**Task description**
Return nothing but the lines from the one containing "[0:06.00-0:07.00]" through the end of the records below, exactly as they stand and without pictures.

Stored items

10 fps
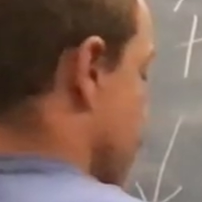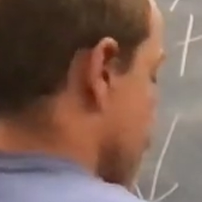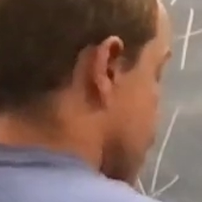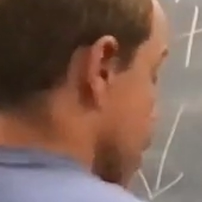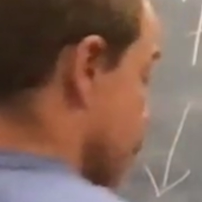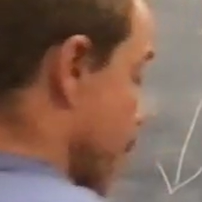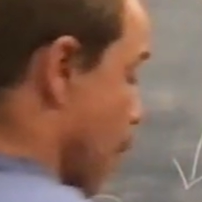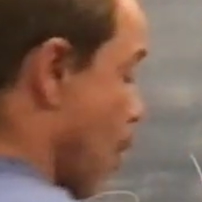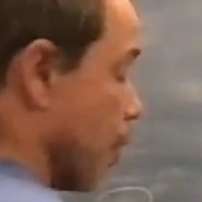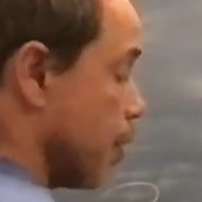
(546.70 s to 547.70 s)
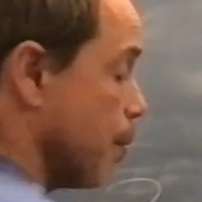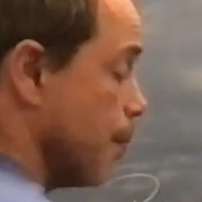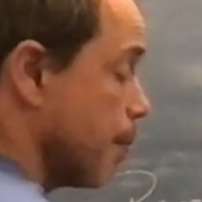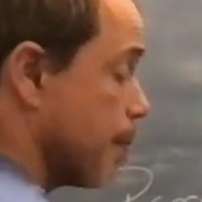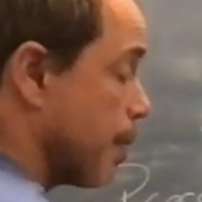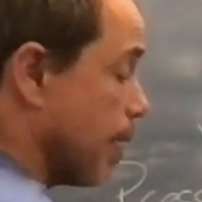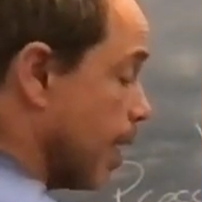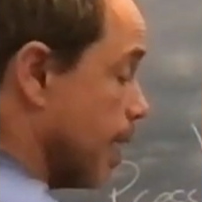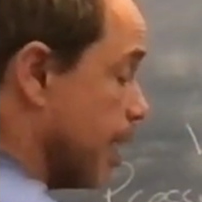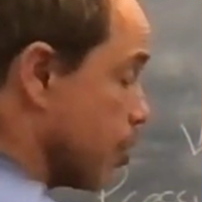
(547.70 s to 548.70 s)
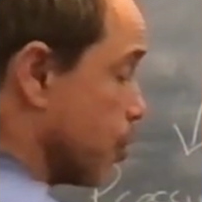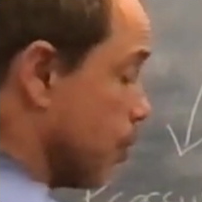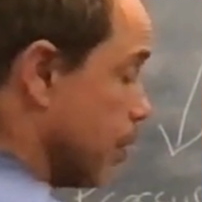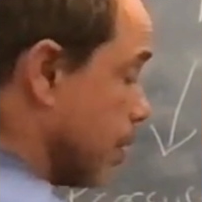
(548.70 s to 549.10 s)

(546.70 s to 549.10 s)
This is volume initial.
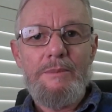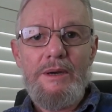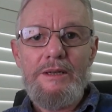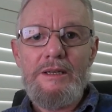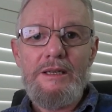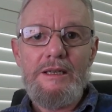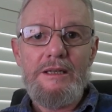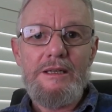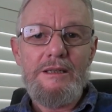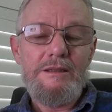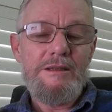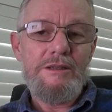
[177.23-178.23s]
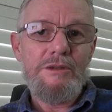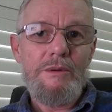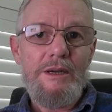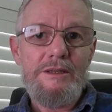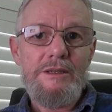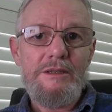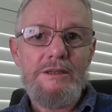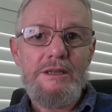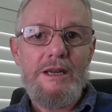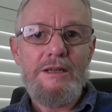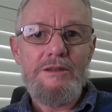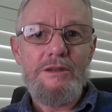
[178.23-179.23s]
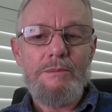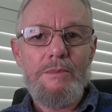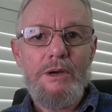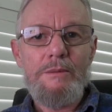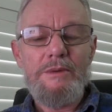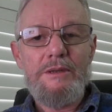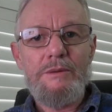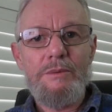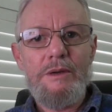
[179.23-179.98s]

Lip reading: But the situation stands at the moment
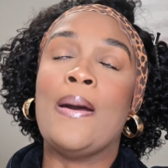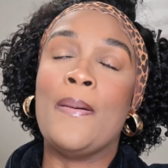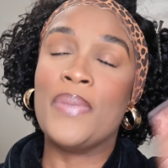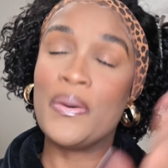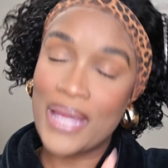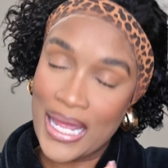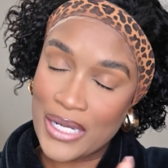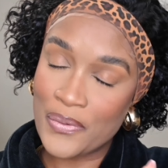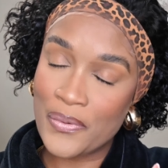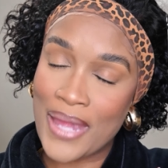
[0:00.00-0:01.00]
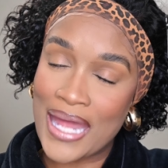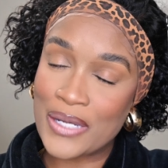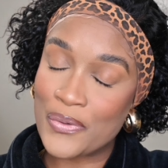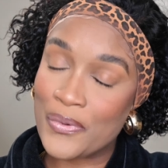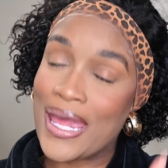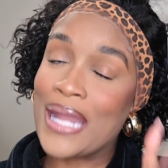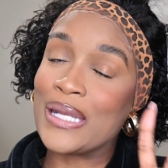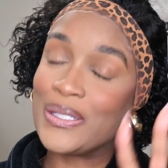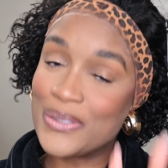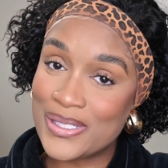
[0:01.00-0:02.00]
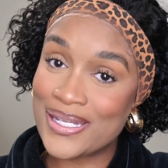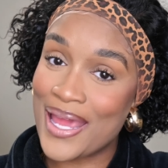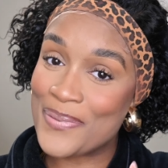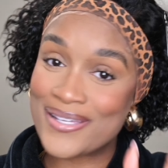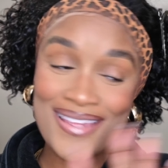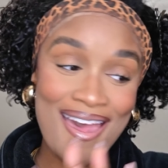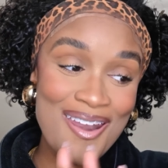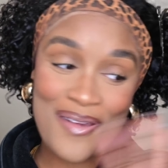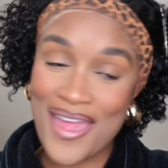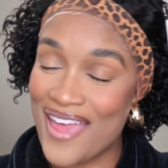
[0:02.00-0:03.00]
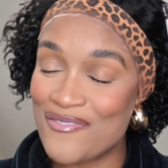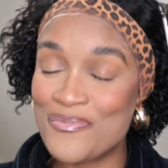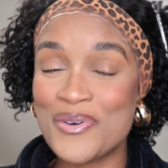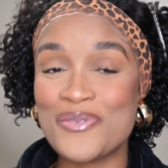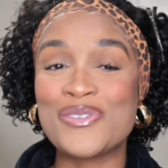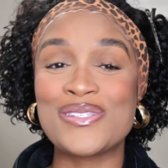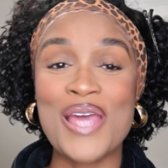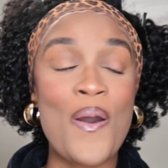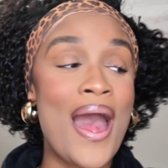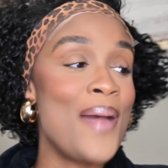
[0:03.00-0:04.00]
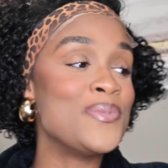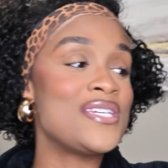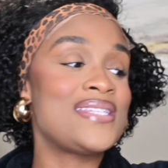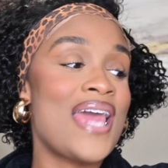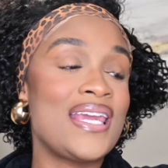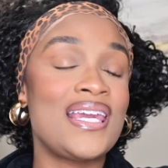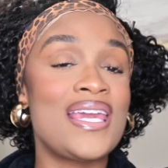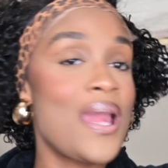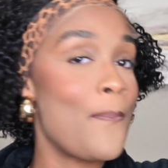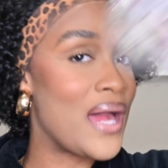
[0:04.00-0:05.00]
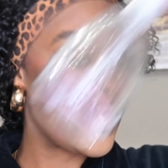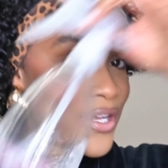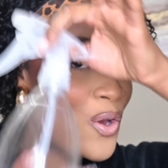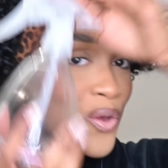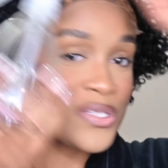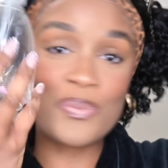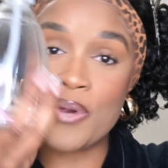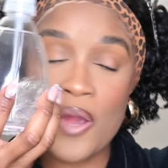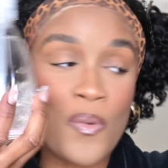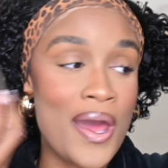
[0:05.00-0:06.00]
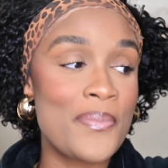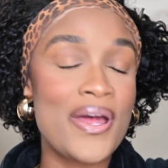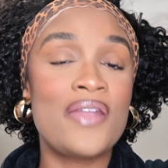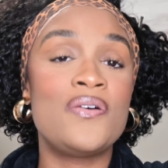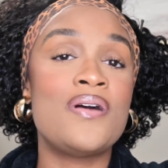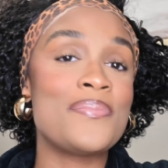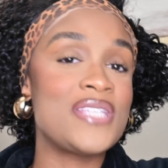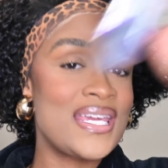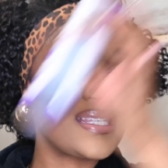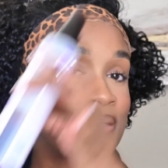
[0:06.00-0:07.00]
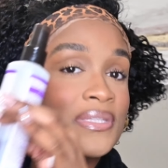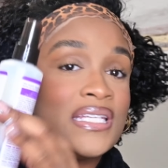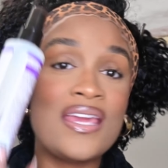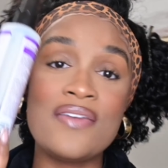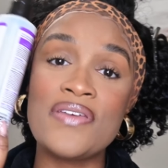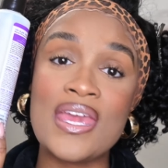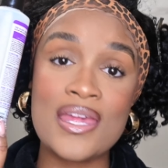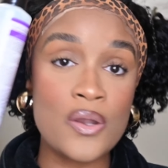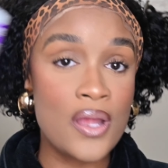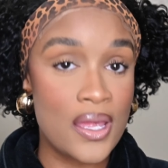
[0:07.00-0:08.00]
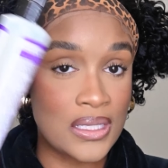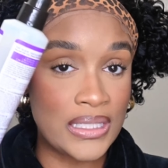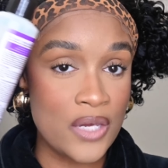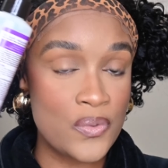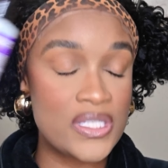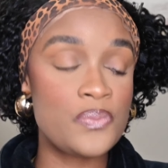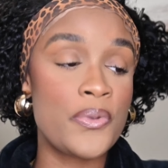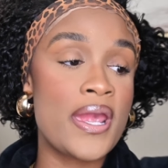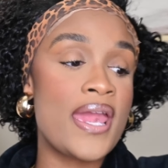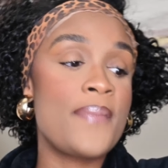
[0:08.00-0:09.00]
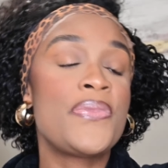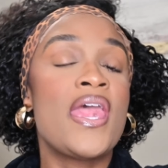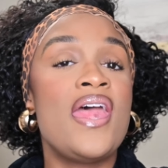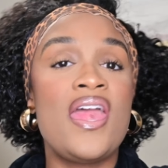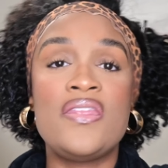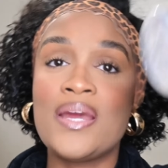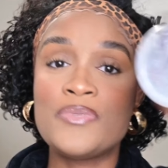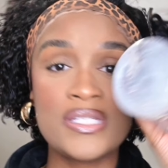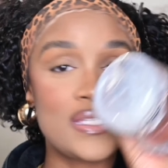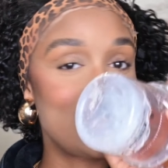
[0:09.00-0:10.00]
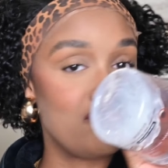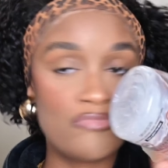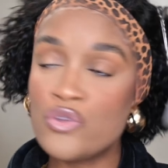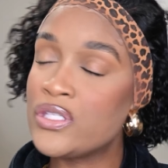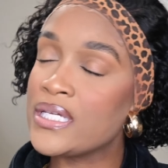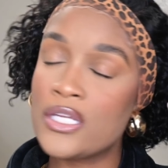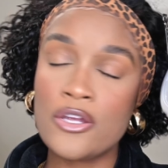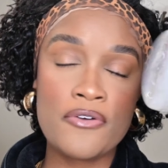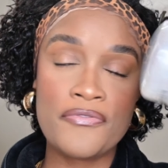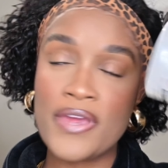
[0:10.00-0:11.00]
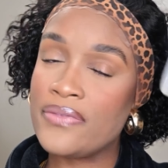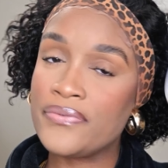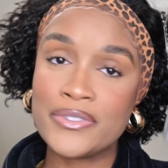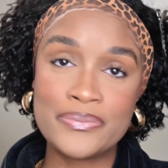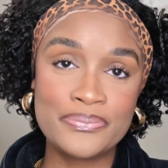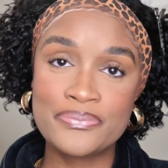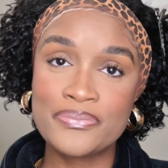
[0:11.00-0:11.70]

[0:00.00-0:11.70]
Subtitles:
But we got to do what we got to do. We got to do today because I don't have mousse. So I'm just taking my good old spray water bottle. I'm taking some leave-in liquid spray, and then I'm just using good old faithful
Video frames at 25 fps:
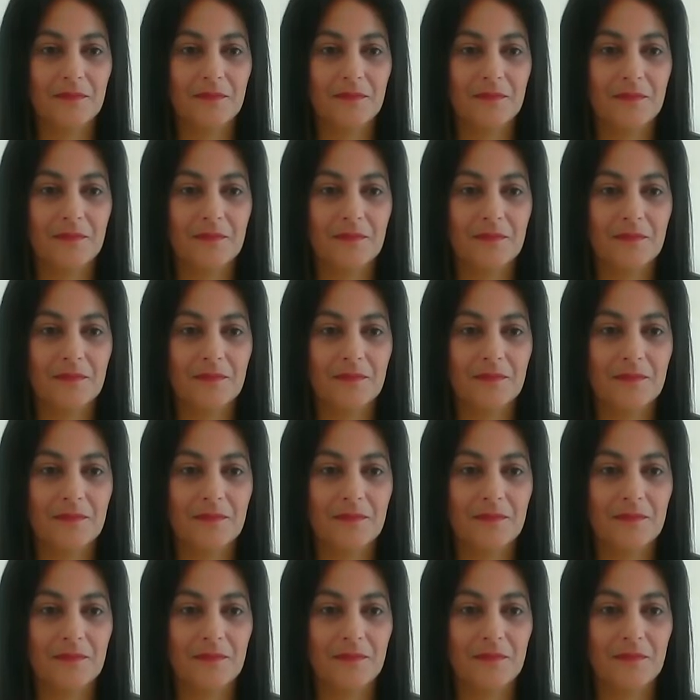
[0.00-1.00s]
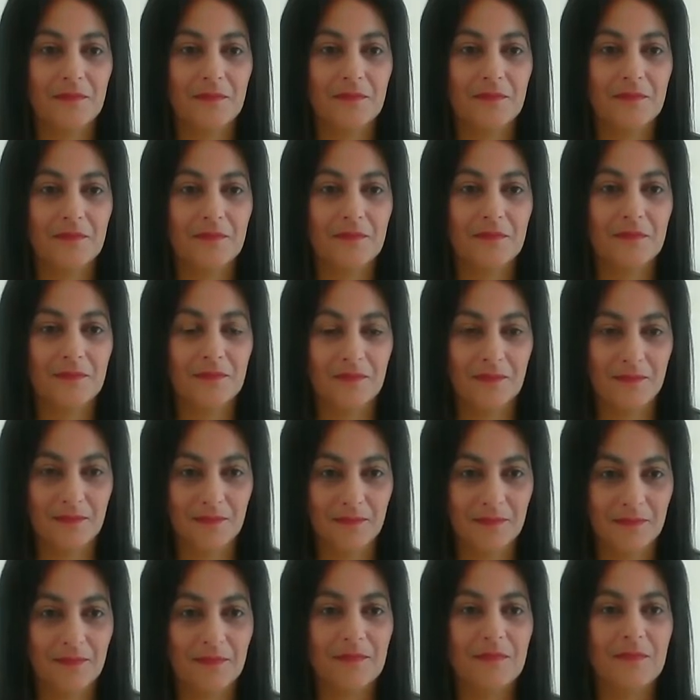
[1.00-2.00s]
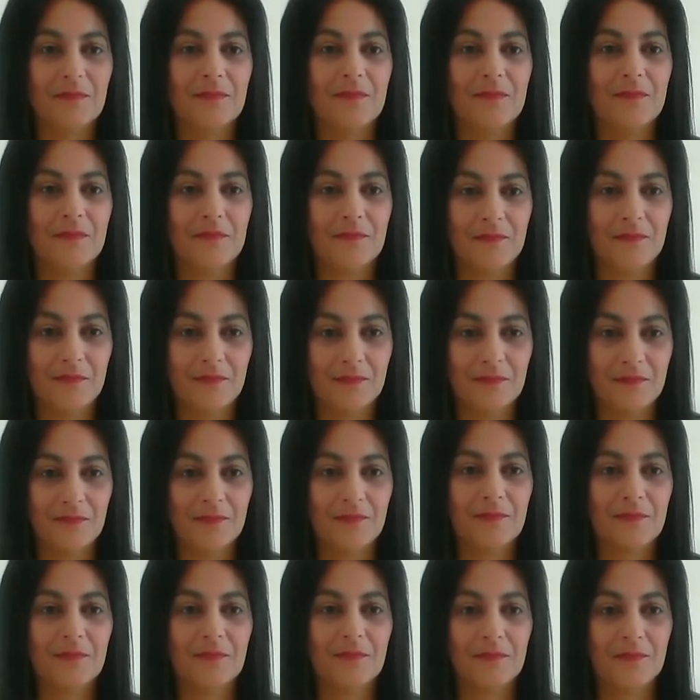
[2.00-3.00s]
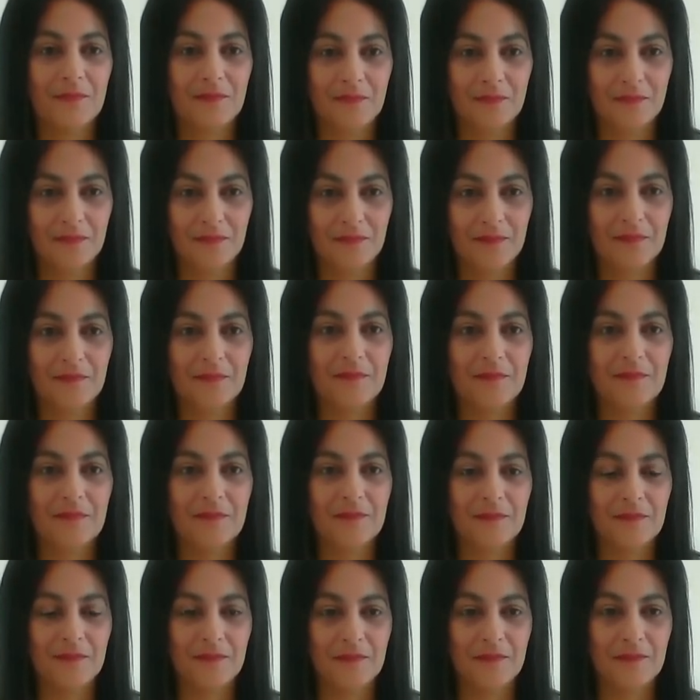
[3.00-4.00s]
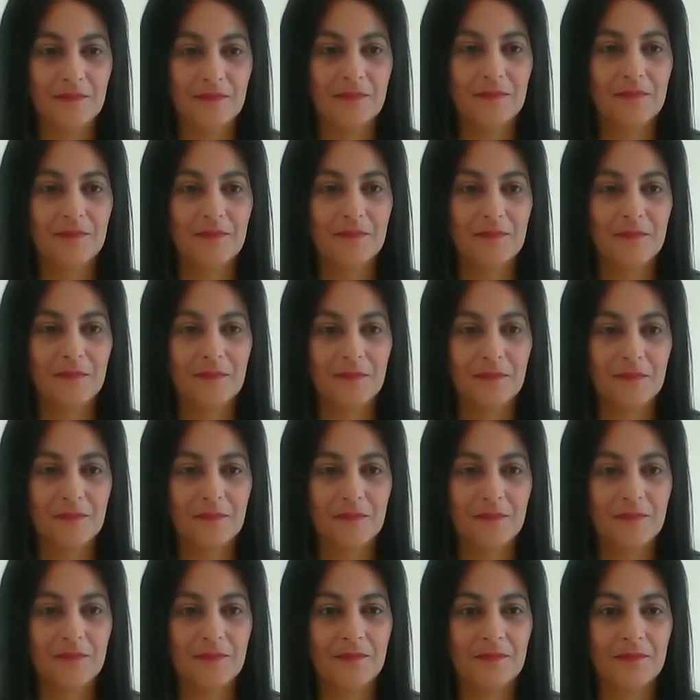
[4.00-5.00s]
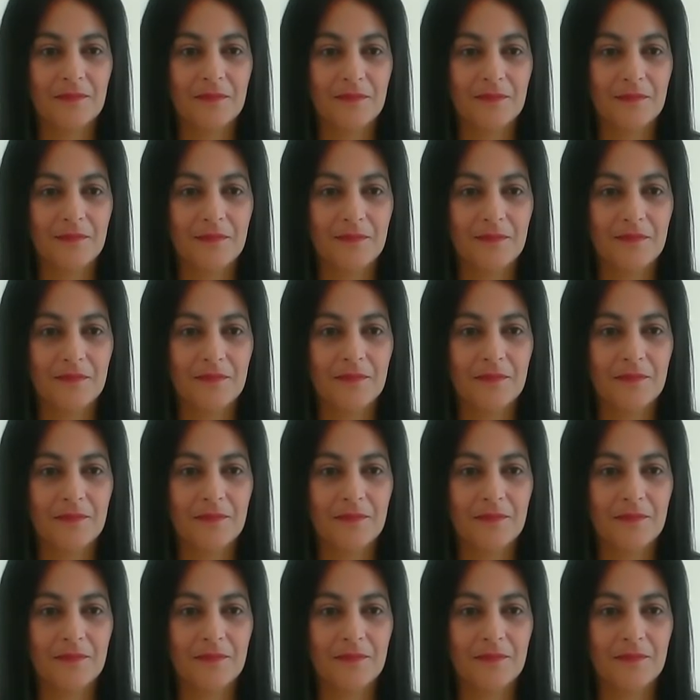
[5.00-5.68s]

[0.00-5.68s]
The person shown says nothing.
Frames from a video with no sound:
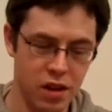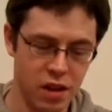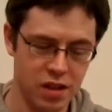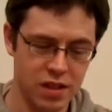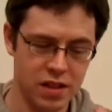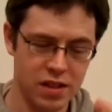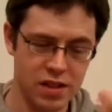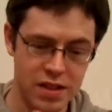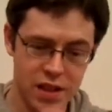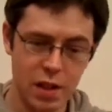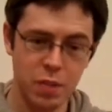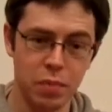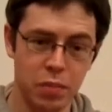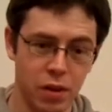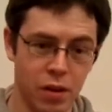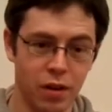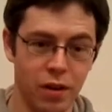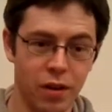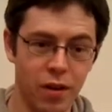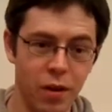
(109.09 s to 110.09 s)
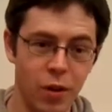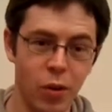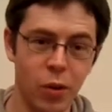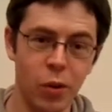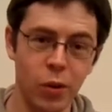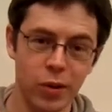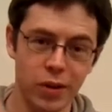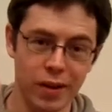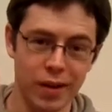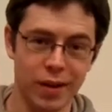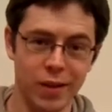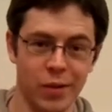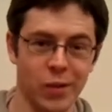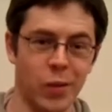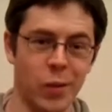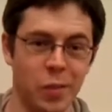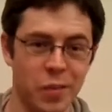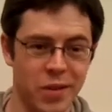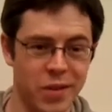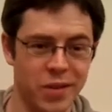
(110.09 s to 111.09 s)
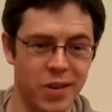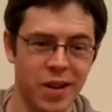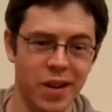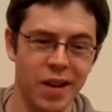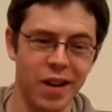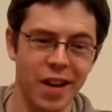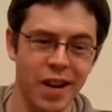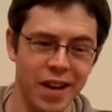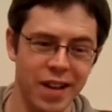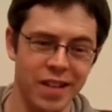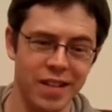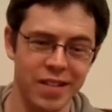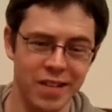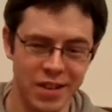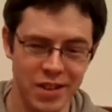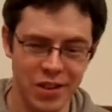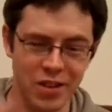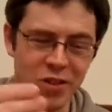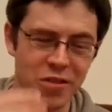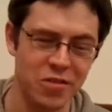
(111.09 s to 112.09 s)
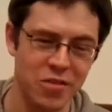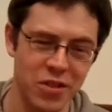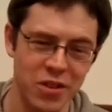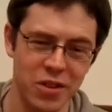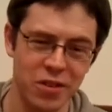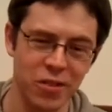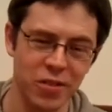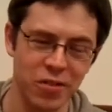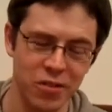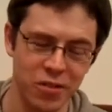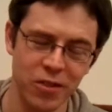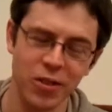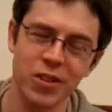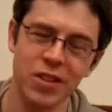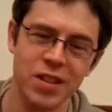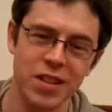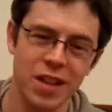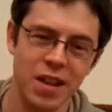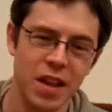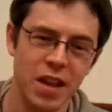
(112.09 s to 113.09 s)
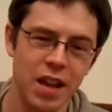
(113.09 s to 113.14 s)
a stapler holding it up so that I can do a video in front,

**The answer**
[0:06.00-0:07.00]
[0:07.00-0:08.00]
[0:08.00-0:09.00]
[0:09.00-0:10.00]
[0:10.00-0:11.00]
[0:11.00-0:11.70]

[0:00.00-0:11.70]
Subtitles:
But we got to do what we got to do. We got to do today because I don't have mousse. So I'm just taking my good old spray water bottle. I'm taking some leave-in liquid spray, and then I'm just using good old faithful
Video frames at 25 fps:
[0.00-1.00s]
[1.00-2.00s]
[2.00-3.00s]
[3.00-4.00s]
[4.00-5.00s]
[5.00-5.68s]

[0.00-5.68s]
The person shown says nothing.
Frames from a video with no sound:
(109.09 s to 110.09 s)
(110.09 s to 111.09 s)
(111.09 s to 112.09 s)
(112.09 s to 113.09 s)
(113.09 s to 113.14 s)
a stapler holding it up so that I can do a video in front,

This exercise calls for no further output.